Я растерянно смотрел на нее, пытаясь понять, шутит она или нет. Тогда она расхохоталась таким смехом, что из ее глаз брызнули слезы, и долго не могла остановиться. Я так никогда и не узнал, какая доля правды была в сказанном, но подозревал, что она определенно присутствовала.

Малин с первых дней нашего знакомства называла меня «сынок». С тех пор, как я в последний раз слышал это слово в свой адрес, прошла целая вечность, и теперь оно звучало для меня очень странно, но я не сопротивлялся. Своих детей у нее не было, и иногда я чувствовал ее боль, но она всегда умело отшучивалась и переводила тему. «Если бы у меня были свои дети, вряд ли бы мне захотелось вытирать сопли чужим. Я бы прожила эгоистичную жизнь мамочки, обожающей своего отпрыска, у которой не остается времени ни на что другое. А так я полезна обществу: помогаю людям отдохнуть от маленьких монстров, о которых они так мечтали и на которых у них порой не хватает сил. И мне приятно, и им полезно. Разве плохо?»

Мало-помалу мои отношения с Малин перешли из формальных в дружеские, и она стала для меня по-настоящему родным человеком. Я часто засиживался у нее, когда приезжал забирать дочерей, с упоением слушая рассказы о былых временах. Она любила показывать фотографии мест, где побывала, в деталях описывая свои путешествия. Я восхищался ее феноменальной памятью, способной спустя годы хранить названия улиц, на которых она жила, и номера автобусов, которыми ездила.
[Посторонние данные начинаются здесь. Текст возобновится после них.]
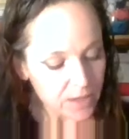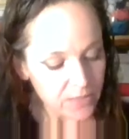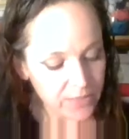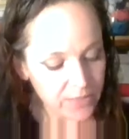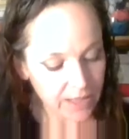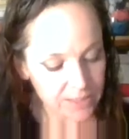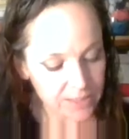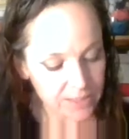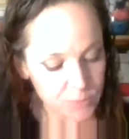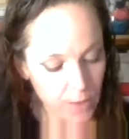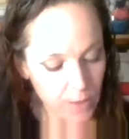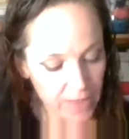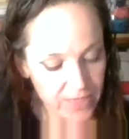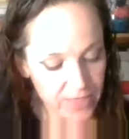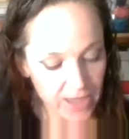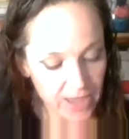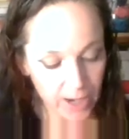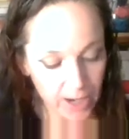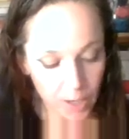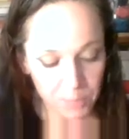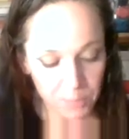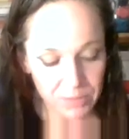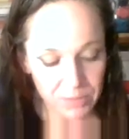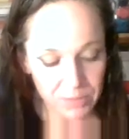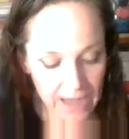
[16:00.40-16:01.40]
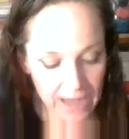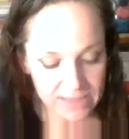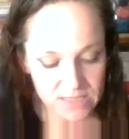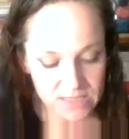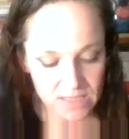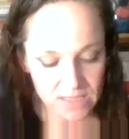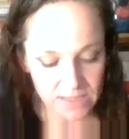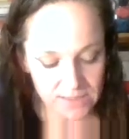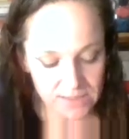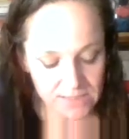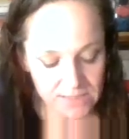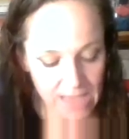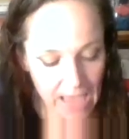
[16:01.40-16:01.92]
That's why they are black to
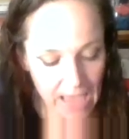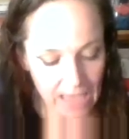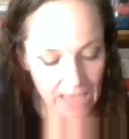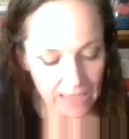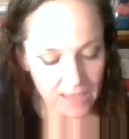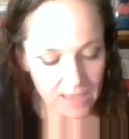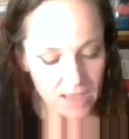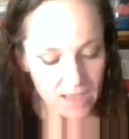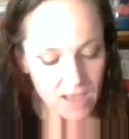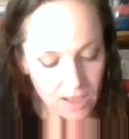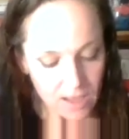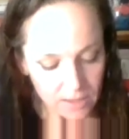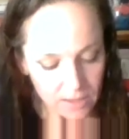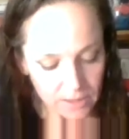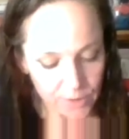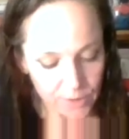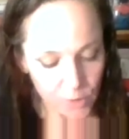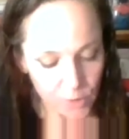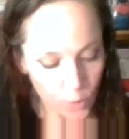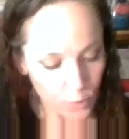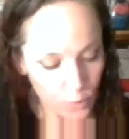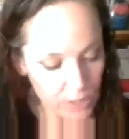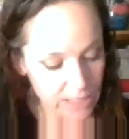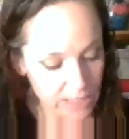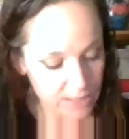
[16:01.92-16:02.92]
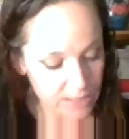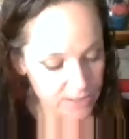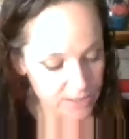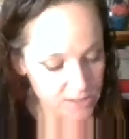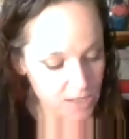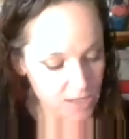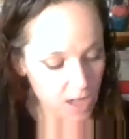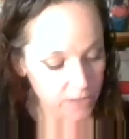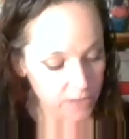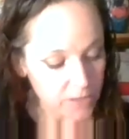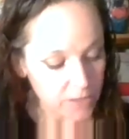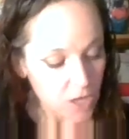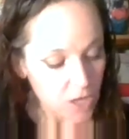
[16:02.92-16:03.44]
this day. Little Weed is
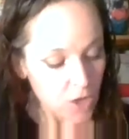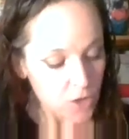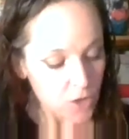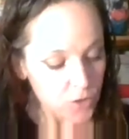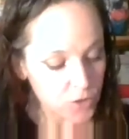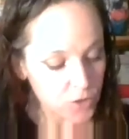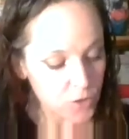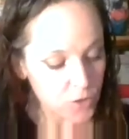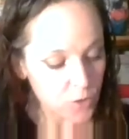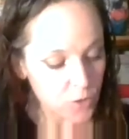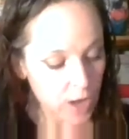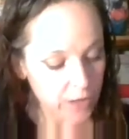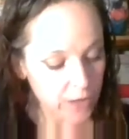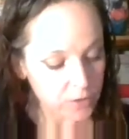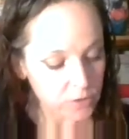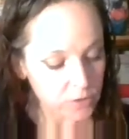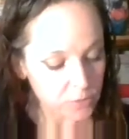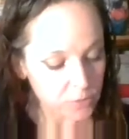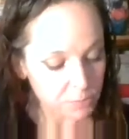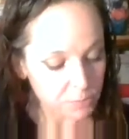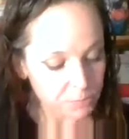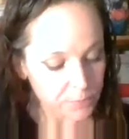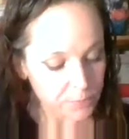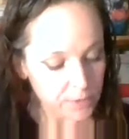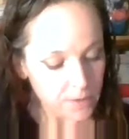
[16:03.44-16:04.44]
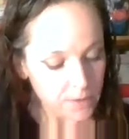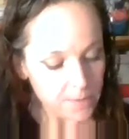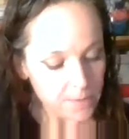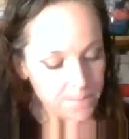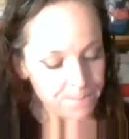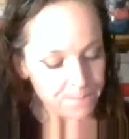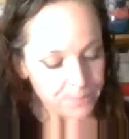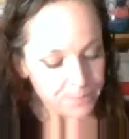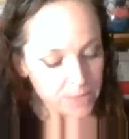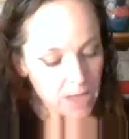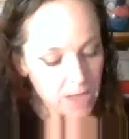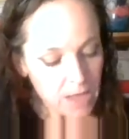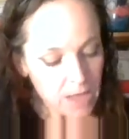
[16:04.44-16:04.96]
called Uanump,
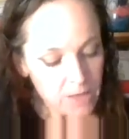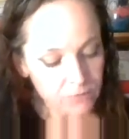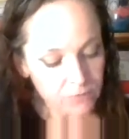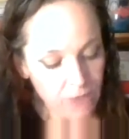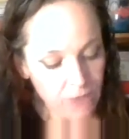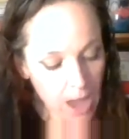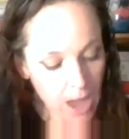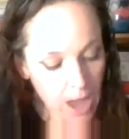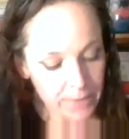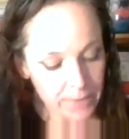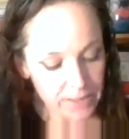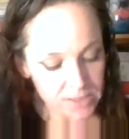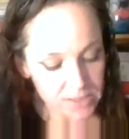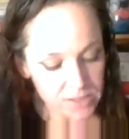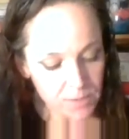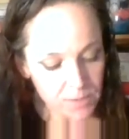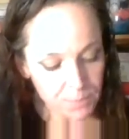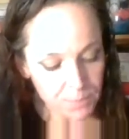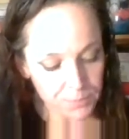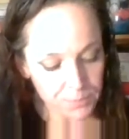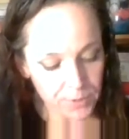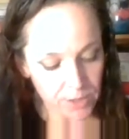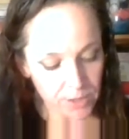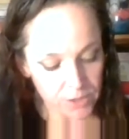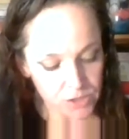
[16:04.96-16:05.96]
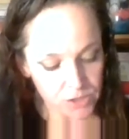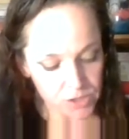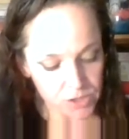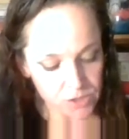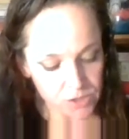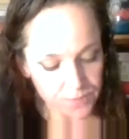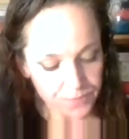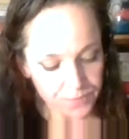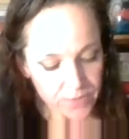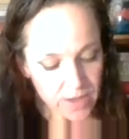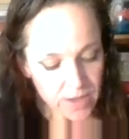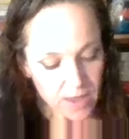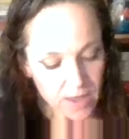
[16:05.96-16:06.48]
Rabbit Bush,
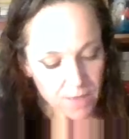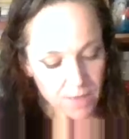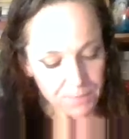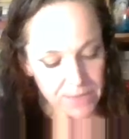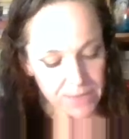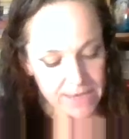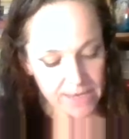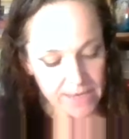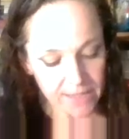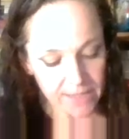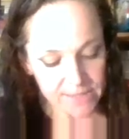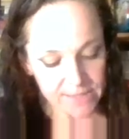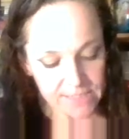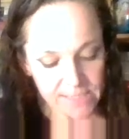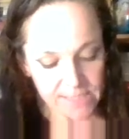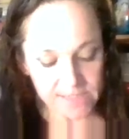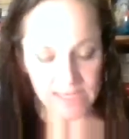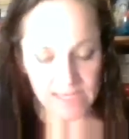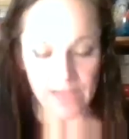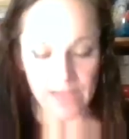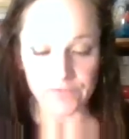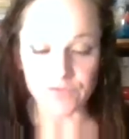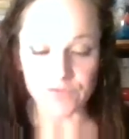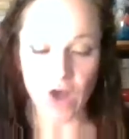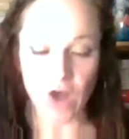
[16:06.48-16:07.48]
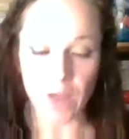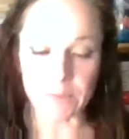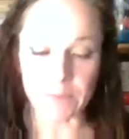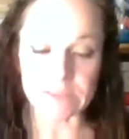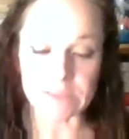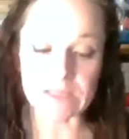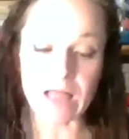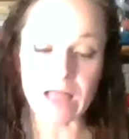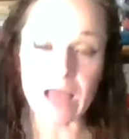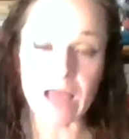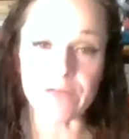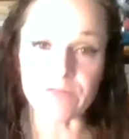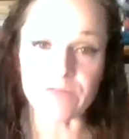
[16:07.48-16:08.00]
because he saved
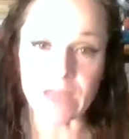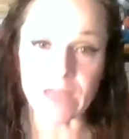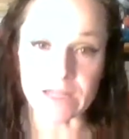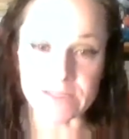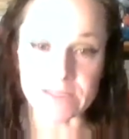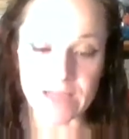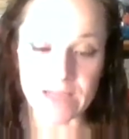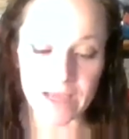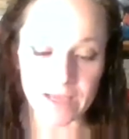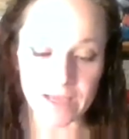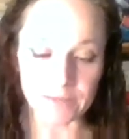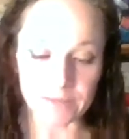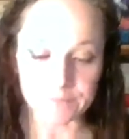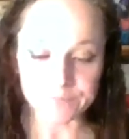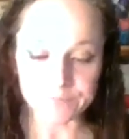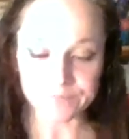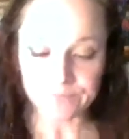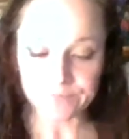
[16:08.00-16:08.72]
Rabbit's life that day.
С пожелтевших снимков ее альбомов на меня смотрела очаровательная блондинка с головокружительной улыбкой.

«Хорошо, что я тебе гожусь в матери, и грудь у меня висит до пупа. Встреть ты меня лет сорок назад, ты бы точно в меня влюбился!» – как-то сказала она мне, заливаясь своим задорным, бросающим вызов годам смехом. Я засмеялся в ответ, соглашаясь, что, скорее всего, так бы и случилось.

В то субботнее утро я зашел в залитую утренним светом гостиную и, не дожидаясь приглашения, сел за стол. К привычному запаху специй и лакрицы, которыми всегда пахло в доме у Малин, примешивался аромат свежезаваренного кофе.

– Несмотря на то, что старухам положено рано вставать, я, между прочим, иногда тоже люблю поваляться в постели. Так что тебе повезло, что я уже на ногах и даже успела сварить кофе. Будешь?

– Когда я отказывался от твоего кофе?

– Ну, выкладывай, – сказала она, ставя на стол две полные кружки.

– Что выкладывать?

– Что у тебя стряслось?

– Я же сказал, все хорошо, просто приехал пораньше.

– Просто так, голубчик, в гости в восьмом часу утра не заявляются.

Я помолчал, и впрямь не имея понятия, зачем приехал в такую рань.

– Я просто устал.

– Ну, то, что ты устал, ни для кого не новость.

– Это так сильно заметно? – спросил я, вспоминая свое отражение в зеркале.

Вместо ответа Малин вздохнула:

– Поль, я не знаю, как у тебя все устроено в голове, но знаю, что там все непросто. Само по себе это неплохо: когда все слишком легко, становится скучно. Но у меня сердце кровью обливается, когда я вижу, что ты не можешь ужиться с самим собой. Я не знаю, чем тебе помочь. Жизнь слишком коротка, а время слишком быстротечно – особенно после сорока – чтобы тратить его на занятия тем, чем тебе заниматься не хочется. Задайся уже наконец нужными вопросами и меняй то, что тебя не устраивает, пусть даже для этого и придется чем-то пожертвовать.

– В том-то и дело, что я не могу определить, что именно меня не устраивает. Я чувствую себя тюбиком зубной пасты, на который давят изо всех сил. И если давление не прекратится, рано или поздно пробка вылетит с такой силой, что паста окажется на потолке.